A British MA
The importance of quality control
One of the less well-known features of British higher education is the institution of the external examiner. Each university department appoints one or more external examiners- a senior figure from a different university whose job it is to read the work of students in the department (essays, dissertations, examination scripts of undergraduates and graduates) and to confirm that the standard of work and the marks awarded conform to standards elsewhere in other British universities known to the examiner. ‘The decision of the external examiner is final’ is a sentence familiar to students checking university regulations before they begin their final examinations.

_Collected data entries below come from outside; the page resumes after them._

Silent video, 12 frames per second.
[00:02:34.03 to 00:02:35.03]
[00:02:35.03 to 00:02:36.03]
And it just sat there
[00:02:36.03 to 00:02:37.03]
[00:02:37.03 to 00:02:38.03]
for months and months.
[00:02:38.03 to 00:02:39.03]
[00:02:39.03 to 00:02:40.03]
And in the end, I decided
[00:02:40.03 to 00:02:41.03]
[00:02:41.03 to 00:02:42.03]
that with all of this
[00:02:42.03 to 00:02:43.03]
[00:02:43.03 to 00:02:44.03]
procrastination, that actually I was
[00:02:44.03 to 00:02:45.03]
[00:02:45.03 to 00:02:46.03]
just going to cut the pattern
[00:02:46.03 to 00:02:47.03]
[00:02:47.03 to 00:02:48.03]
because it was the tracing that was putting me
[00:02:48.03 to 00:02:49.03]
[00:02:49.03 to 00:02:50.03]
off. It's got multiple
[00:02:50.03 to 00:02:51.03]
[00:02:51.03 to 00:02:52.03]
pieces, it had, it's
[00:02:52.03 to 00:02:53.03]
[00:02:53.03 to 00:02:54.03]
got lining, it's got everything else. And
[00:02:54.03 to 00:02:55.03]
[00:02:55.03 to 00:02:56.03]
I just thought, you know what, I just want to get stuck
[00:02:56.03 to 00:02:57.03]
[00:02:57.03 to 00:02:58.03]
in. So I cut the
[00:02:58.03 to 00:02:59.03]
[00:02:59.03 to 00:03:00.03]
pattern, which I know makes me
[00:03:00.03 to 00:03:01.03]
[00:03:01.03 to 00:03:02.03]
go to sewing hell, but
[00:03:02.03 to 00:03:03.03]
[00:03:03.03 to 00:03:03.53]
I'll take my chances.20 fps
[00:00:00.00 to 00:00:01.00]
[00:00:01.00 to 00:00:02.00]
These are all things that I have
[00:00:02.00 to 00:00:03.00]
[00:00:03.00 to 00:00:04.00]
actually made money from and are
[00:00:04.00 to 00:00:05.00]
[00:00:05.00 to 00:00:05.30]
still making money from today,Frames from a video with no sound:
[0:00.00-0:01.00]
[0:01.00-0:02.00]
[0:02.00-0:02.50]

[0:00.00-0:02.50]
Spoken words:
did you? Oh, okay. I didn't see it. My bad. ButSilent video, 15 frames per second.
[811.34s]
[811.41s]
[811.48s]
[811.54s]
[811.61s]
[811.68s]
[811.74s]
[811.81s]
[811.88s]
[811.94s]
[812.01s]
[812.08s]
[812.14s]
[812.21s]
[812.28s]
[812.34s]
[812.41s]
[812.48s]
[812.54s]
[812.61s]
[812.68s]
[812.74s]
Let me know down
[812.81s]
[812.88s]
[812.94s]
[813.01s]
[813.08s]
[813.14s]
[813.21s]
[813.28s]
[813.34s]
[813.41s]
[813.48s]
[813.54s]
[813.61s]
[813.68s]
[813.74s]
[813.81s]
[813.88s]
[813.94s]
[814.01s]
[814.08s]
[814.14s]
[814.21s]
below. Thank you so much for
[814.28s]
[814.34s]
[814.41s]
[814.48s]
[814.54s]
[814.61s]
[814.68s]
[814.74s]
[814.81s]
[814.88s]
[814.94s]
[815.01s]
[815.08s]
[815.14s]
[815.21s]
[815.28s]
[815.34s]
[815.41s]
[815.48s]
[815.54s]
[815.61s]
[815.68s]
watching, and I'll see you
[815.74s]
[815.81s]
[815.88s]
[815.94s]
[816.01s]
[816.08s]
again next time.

We are visited by an external examiner appointed by Lancaster University from a UK university other than Lancaster. The external examiner is usually appointed for three years only and a new examiner cannot be from the same university as the previous one. This examiner reads the work of all students ( essays and dissertations) after they have completed the programme in IFiS in order to decide whether they can be awarded the MA in Lancaster.
The programme’s students, with their particularly varied religious, cultural and ethnic backgrounds, can gain confidence from the knowledge that their final marks are subject to confirmation by someone they will very probably never meet but who has read their work thoroughly and has compared the standards of marking to those elsewhere in the UK.
The degrees awarded are those of Lancaster University and the programmes are therefore subject to review by the UK’s Quality Assurance Association for higher education (more details at http://www.qaa.ac.uk/)
External examiners’ reports are not normally public documents, and while it would be unusual to give quotations from them, it is permissible to note that since the programme opened here in 1995 they have consistently confirmed that standards are fully comparable with those at the best UK universities.